A few green cleaning techniques will do more than just protect the aquifers, soil, and planet from pollution. You will save money and reduce your family’s exposure to abrasive and sometimes harmful chemicals by using mild, green cleaning supplies.
Basic Green Cleaning Arsenal
Reusable cleaning cloths
Thread and needles
Dusters and brooms
Organize: Of course, organizing your household inventory gets any cleaning spree into motion. In the course of your organization, you’ll find odd clothing articles and other gadgets you just don’t need. Organize a yard sale to get rid of some of your old stuff, and then donate other unneeded goods to nonprofit organizations. By selling or donating old things to other people, you’re taking a green approach to recycling things that could otherwise end up in landfills. When you are cleaning up and find trash that cannot be refurbished or sold (old papers, little pieces of junk), use trash bins without the plastic bags to reduce your use of plastics.
Clean top to bottom: Go around your ceilings with a broom or duster. Clean air vents with a duster, then use a moist reusable cloth. You can put a bit of lemon juice in some warm water as a cleaning solution to add a fresh lemon scent and to brighten brass and copper fixtures. Clean off any ceiling fans by using the same method. There is no need to use special cleaning solutions to remove built-up dust deposits on ceiling fixtures.
Wipe down walls and doors: You can use a little baking soda on a sponge to remove hand prints and dirt from doors and walls, but for most of the general cleaning, a wash cloth or sponge with warm water will work just as well.

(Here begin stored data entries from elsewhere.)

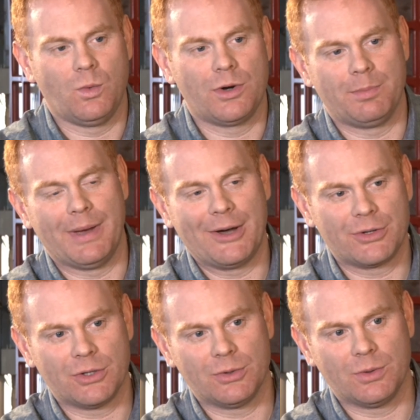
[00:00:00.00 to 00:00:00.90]
What
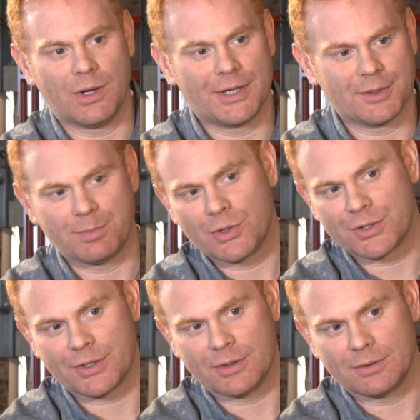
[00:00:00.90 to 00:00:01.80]
about you as a
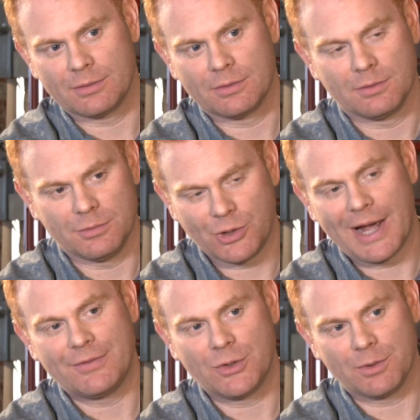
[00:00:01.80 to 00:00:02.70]
person
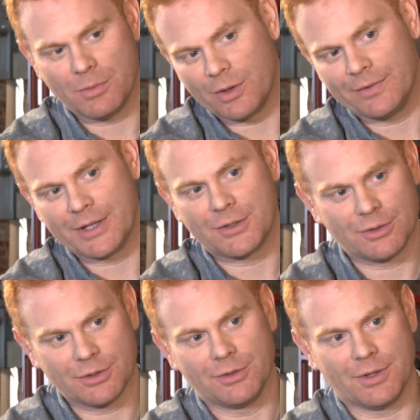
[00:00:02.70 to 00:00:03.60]
drives you and motivates you
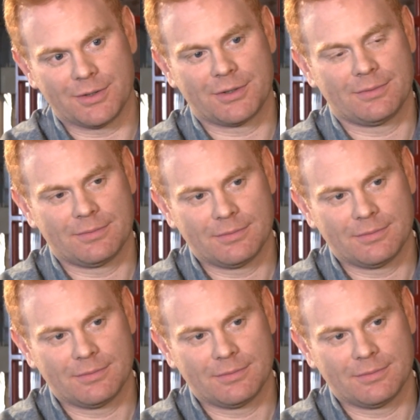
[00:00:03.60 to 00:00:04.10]
to do this?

Clean windows and glass doors: Vinegar mixed with an equal part of warm water works well as a glass cleaner, though the smell is less then floral. You can put the solution in a spray bottle, or you can dampen a cloth and wipe down the windows and doors, then dry them with a soft dry cloth.
Clean kitchen appliances: Use either the vinegar solution or a mixture of warm water and lemon juice with a good sponge to wipe down and clean appliances. The lemon solution is especially good for the inside of the refrigerator because lemon is good for reducing bacterial growth. Use baking soda and water to scrub caked on food stains in the refrigerator and in the oven. To freshen your garbage disposal, put some lemon or orange peels into it and run it. The acid will help to clean it, and the fresh scent will help to deoderize it.
Clean kitchen cabinets: Wipe wooden cabinets with a cloth that is slightly moistened with warm water and lemon. Dry the cabinets immediately then use a bit of olive oil on a dry cloth to polish them (or any wood surface).
Clean the bathroom: To clean the toilet, sprinkle baking soda into the bowl along the sides and scrub. Pour vinegar into it to help dissolve some of the stains. Porcelain sinks and bathtubs can use a good warm water bath with white vinegar. Use plain white vinegar to clean out the sinks, and then rinse them with cold water.
Clean floors: Sweep or vacuum all your hard flooring, then use a floor steam cleaner to get up stains and sticky dust patches. While the floor is still slightly moist, you can use an old towel to clean up some of the loosened debris to ensure the floor is well cleaned. Steam cleaners do use electricity, but they are great for sanitizing and cleaning many types of surfaces without your having to use any type of chemical or disposable mop products. White vinegar and warm water makes a good solution for getting stains out of carpets; however, you should test a small area of your carpet before using this solution to see if the vinegar will bleach the color of your carpet.
Going green in your cleaning routine can save you money in cleaning solutions. You shouldn’t have to buy replacement mops or cleaning wipes if you just use reusable clothes and a nice steam cleaner.